Whether or not the Secretary is required to produce the documents requested.

Applicable law:

Loielo v Giles [2020] VSC 722  - an (unsuccessful) challenge to the validity of the Stay at Home Directions (Restricted Areas) (No. 15) of 13 September 2020 (Curfew Direction) of 13 September 2020, brought by way of judicial review. 

Project Blue Sky v Australian Broadcasting Authority (1998) 194 CLR 355; [1998] HCA 28 - provides that while there is a requirement for any Authorisation given orally to be confirmed in writing as soon as reasonably practicable (under s 201(2)), any oral Authorisation which was in fact issued, but not so confirmed in writing, would nevertheless be valid.

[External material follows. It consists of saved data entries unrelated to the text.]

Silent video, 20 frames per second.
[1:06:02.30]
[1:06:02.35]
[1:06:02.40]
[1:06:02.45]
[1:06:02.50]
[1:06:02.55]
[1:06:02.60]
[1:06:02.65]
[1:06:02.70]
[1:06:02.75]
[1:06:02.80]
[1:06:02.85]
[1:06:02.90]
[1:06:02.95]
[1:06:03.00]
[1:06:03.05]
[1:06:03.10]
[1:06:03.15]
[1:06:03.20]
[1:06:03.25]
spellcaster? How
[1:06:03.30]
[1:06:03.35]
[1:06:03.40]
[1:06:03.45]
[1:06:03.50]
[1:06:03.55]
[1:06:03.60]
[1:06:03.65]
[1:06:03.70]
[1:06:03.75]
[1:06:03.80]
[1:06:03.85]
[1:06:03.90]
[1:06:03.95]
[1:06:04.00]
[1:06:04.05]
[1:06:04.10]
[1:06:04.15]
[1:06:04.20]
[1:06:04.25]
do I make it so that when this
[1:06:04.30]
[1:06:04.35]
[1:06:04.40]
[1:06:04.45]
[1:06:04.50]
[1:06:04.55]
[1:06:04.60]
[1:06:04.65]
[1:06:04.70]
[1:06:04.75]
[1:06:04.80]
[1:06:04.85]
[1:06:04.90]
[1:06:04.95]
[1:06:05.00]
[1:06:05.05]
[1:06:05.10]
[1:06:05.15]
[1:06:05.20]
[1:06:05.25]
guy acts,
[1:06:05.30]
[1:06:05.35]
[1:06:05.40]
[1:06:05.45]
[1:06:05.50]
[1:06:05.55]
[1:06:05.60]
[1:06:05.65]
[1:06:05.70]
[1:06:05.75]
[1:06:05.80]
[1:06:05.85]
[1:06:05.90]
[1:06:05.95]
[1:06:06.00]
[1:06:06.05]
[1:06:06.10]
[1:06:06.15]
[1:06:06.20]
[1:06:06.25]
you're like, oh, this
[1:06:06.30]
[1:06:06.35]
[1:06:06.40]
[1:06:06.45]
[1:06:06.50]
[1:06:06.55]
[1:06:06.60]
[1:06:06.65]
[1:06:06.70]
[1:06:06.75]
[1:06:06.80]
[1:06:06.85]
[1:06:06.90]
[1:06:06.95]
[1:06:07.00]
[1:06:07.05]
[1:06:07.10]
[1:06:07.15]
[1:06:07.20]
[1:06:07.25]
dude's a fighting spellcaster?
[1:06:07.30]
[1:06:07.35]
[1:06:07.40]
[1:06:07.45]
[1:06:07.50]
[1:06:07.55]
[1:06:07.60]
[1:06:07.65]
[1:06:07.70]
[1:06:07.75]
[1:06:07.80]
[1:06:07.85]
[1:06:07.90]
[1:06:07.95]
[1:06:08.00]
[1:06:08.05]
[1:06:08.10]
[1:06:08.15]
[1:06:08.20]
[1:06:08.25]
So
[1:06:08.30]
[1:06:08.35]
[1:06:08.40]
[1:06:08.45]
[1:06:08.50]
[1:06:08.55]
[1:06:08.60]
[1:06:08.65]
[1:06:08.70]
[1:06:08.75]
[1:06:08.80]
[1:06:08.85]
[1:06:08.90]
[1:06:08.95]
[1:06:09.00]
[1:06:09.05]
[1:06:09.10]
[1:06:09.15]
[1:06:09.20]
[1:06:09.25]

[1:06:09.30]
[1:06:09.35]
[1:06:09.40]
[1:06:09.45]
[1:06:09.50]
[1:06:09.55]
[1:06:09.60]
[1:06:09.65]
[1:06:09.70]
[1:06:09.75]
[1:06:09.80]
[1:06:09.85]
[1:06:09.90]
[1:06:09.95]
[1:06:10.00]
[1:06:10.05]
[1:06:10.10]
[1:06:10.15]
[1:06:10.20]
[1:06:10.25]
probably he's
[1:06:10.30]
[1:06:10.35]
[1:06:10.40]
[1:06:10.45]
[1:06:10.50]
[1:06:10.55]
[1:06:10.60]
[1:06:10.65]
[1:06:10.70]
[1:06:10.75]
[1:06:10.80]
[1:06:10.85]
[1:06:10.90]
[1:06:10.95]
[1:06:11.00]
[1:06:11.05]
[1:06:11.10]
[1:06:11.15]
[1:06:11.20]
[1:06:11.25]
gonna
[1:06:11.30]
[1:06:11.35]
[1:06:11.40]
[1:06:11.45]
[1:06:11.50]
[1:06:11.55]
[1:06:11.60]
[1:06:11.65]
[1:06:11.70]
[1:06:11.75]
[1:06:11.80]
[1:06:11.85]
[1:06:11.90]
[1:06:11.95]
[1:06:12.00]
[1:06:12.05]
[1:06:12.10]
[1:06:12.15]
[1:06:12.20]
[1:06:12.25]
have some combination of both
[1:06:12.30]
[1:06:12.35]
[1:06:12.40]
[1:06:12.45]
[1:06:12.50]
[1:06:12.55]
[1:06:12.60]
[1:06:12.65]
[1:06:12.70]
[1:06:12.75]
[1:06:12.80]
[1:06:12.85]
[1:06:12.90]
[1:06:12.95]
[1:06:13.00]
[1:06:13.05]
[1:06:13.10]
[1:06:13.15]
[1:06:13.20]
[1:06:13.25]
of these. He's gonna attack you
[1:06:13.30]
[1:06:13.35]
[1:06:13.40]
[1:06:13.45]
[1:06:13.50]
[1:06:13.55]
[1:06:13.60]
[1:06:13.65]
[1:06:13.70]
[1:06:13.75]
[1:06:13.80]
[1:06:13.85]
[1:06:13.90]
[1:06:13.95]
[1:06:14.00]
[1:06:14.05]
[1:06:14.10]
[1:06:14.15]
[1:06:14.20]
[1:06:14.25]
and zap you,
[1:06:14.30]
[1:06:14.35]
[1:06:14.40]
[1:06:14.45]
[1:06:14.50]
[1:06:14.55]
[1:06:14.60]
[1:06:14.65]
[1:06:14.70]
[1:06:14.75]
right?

Filonis v Transport Accident Commission (2003) 20 VAR 96; [2003] VCAT 445. - pursuant to which Judge Bowman relevantly referred to two requirements under s 49(3). 

MCN v State of Victoria (Department of Education and Training) [2021] VCAT 1010 - the Tribunal, constituted by Deputy President Nihill, heard an application for orders under s 80 for the production of a large number of documents in a discrimination matter. The Tribunal affirmed that there are no rules with respect to discovery in VCAT, as it is not a court of pleadings. 

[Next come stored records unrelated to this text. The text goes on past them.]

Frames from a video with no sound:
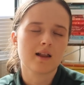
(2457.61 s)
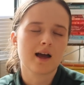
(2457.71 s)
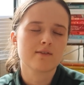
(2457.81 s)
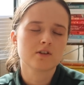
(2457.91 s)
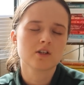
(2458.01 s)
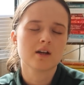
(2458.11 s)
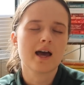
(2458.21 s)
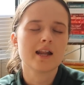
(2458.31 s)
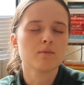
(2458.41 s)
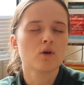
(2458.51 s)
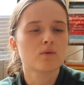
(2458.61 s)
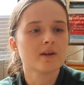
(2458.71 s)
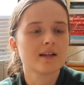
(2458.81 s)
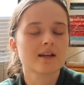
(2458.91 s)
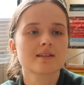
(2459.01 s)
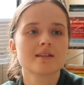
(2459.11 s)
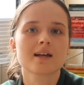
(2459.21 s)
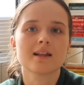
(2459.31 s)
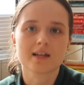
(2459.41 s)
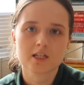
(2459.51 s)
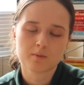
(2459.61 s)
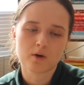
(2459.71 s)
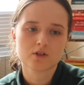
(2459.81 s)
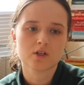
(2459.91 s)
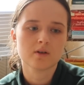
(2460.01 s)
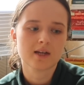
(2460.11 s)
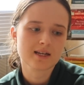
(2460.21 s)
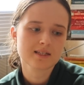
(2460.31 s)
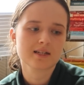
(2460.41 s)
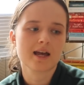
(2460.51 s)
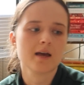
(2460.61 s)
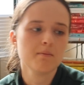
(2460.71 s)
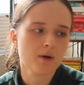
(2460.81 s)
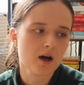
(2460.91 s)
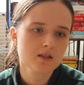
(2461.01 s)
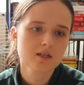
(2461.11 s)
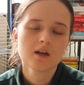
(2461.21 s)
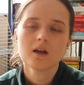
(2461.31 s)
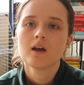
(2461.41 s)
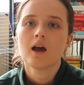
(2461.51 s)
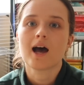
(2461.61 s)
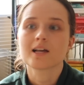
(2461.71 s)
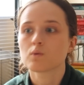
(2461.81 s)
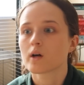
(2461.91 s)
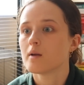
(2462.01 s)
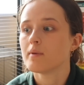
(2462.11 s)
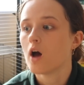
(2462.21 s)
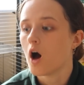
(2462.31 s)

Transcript: I haven't done any more reading since I last spoke to you yesterday, but as we're going to be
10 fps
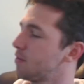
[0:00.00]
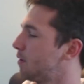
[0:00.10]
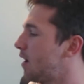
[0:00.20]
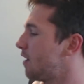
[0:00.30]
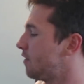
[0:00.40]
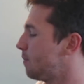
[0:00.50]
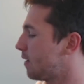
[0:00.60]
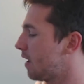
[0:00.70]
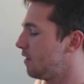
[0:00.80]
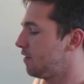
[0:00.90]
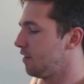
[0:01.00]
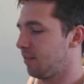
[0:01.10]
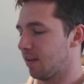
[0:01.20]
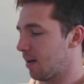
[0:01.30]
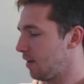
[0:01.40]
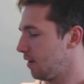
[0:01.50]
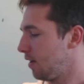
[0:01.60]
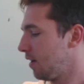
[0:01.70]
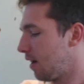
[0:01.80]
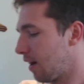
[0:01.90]
when I actually play GTA,
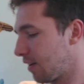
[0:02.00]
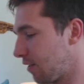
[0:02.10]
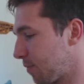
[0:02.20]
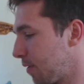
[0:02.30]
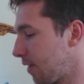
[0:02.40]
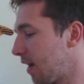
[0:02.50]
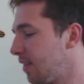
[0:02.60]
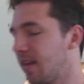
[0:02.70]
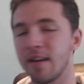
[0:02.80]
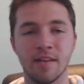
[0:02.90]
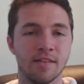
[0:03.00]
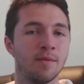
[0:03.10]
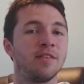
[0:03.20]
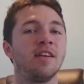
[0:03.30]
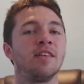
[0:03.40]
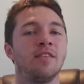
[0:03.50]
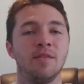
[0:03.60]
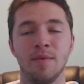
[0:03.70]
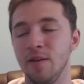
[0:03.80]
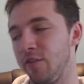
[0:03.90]
I can just put that in there, because it's so much easier
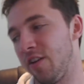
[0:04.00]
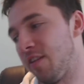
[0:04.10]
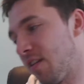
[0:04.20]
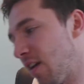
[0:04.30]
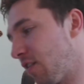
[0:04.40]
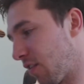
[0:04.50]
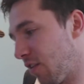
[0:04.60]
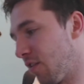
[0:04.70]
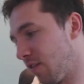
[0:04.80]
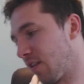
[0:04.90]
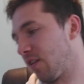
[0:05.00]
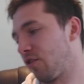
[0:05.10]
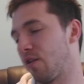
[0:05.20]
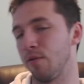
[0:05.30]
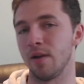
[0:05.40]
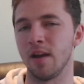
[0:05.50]
for me on GTA just using the controller.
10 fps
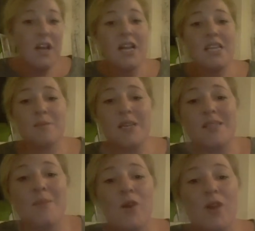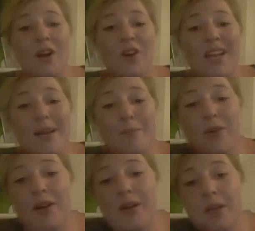There's me smoking on
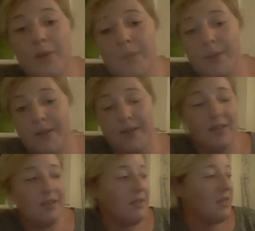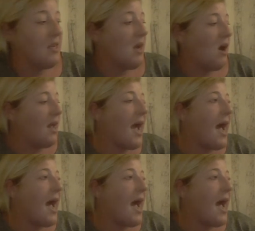camera. Alright,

Liesfield v SPI Electricity Pty Ltd & Ors (Ruling No 1[2013] VSC 634   - provides that "where discovery potentially requires extensive trawling through databases and emails, a court must be conscious of the words of the High Court in Armstrong and obligations under the CPA."

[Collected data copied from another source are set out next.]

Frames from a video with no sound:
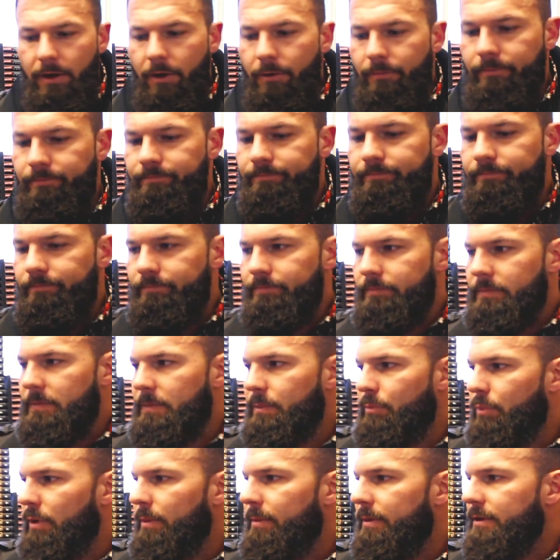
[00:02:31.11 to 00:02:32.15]
So
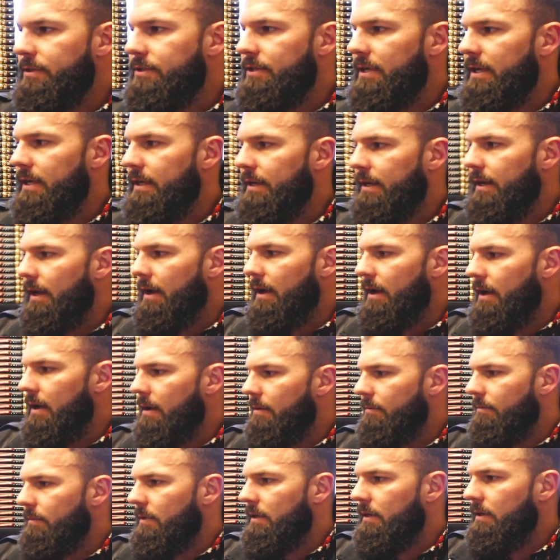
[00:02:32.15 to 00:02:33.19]
pretty much it.
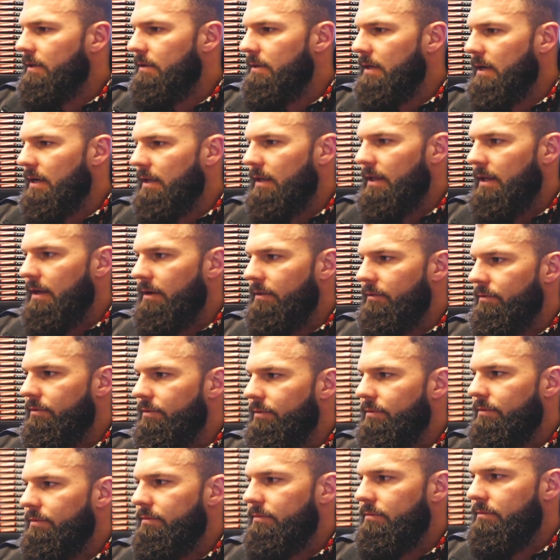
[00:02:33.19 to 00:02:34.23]
Um, not a lot of
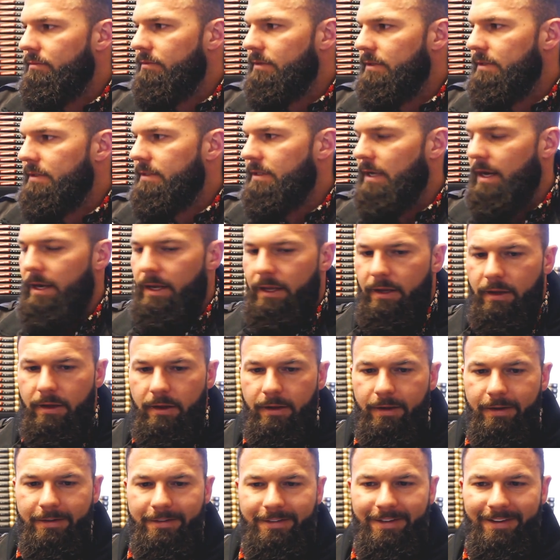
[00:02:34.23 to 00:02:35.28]
exciting
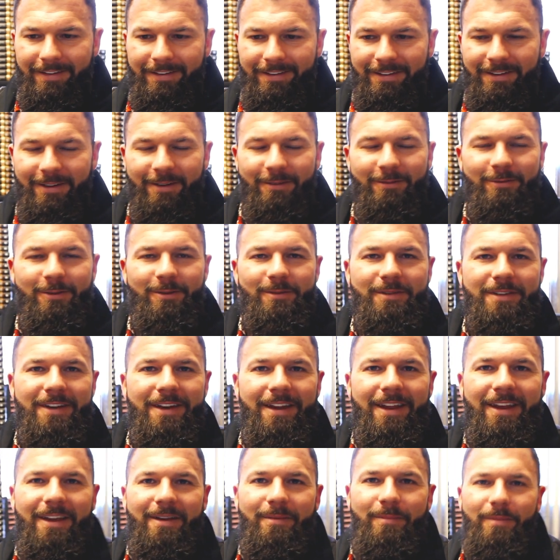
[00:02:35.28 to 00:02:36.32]
content to come from
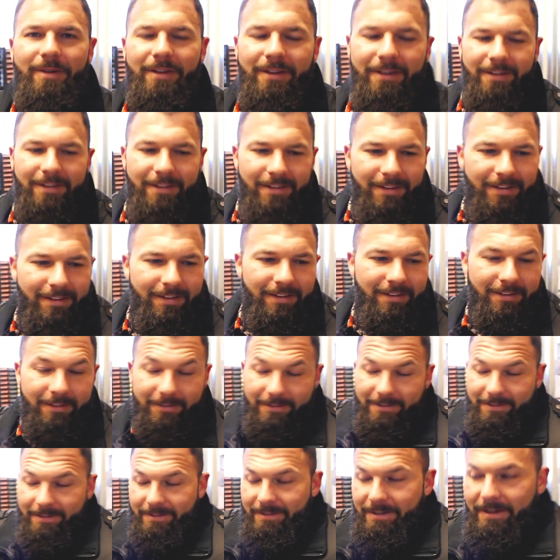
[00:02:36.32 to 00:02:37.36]
today, but
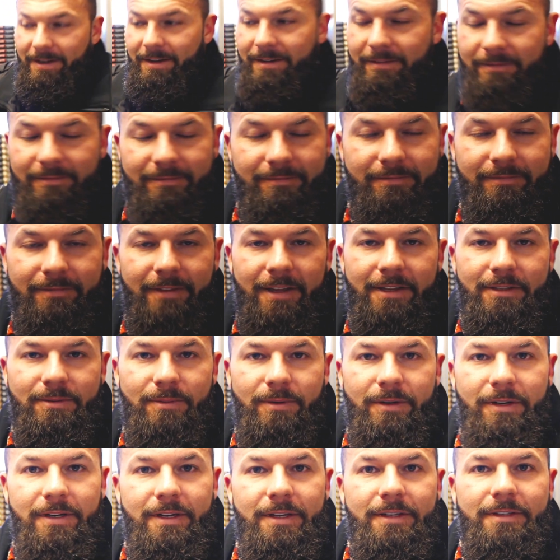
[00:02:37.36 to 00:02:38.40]
just kind of is
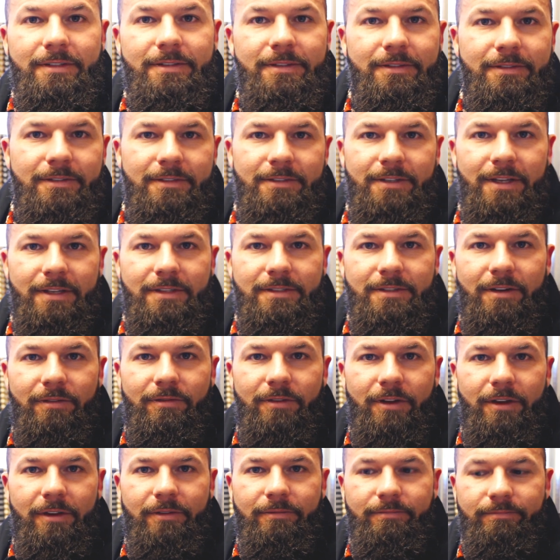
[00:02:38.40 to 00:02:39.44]
what it is. Just getting
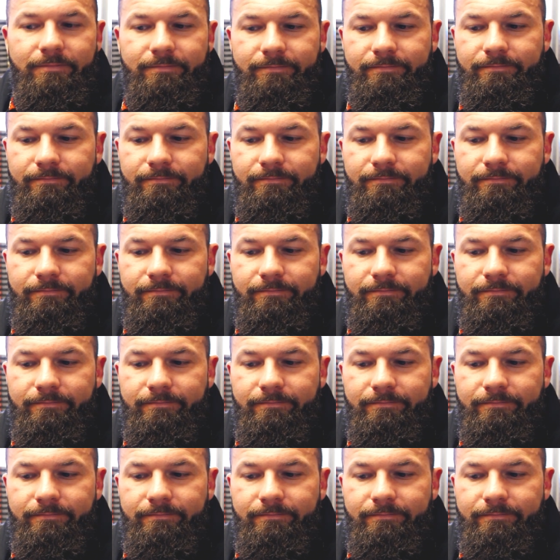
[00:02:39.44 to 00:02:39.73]
stuff done.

Volunteer Fire Brigades Victoria v CFA [2021] VCAT 1010 - where the Tribunal bore those cases in mind, while acknowledging that the Tribunal is not a court of pleadings and does not require ‘compliance’ with the Supreme Court Rules, orders for discovery should be proportionate to the relevance of the issues addressed in the proceeding and its likely costs. 

Canaan Holdings Pty Ltd v Whitehorse CC [2015] VCAT 1608 - provides that the authorisations are important documents and in my view, there is no reason to conclude that they may not be made in the form of an ‘instrument’. 

Analysis:

Division 3 of Part 10 of the PHW Act (s 198–s 204) provided for emergency powers which were used to impose the unprecedented restrictions introduced in Victoria from March 2020.  First, there is the power to declare a state of emergency.  Second, is the power given to the CHO by s 199 to issue authorisations to AOs where necessary for the purpose of eliminating or reducing a serious risk to public health.   Third, there is the power for the AOs thus authorised to exercise the emergency powers set out in s 200.  

Section 204 only provides for compensation as a result of a s 199 authorisation by the CHO.  There is no provision for compensation for loss suffered as a result of a direction given under s 200 (or indeed, as the result of the exercise of any power under s 200).  The witness statement of Professor Sutton, together with the attached documents, sets out in detail the basis on which the Secretary exercised the s 199 power to confer the ability to act on AOs. 

Conclusion:

The Court determined that the Secretary is not required to produce the documents requested. The Secretary, Department of Health, is substituted as respondent.  The applicant’s application for an orders under s 49(3) or s 80(3) of the Victorian Civil and Administrative Tribunal Act 1998 (VCAT Act) that the respondent produce specified documents, or that they should be the subject of summonses to produce them, under s 104 of the VCAT Act, is refused.  This matter is listed for an administrative mention on 20 May 2022.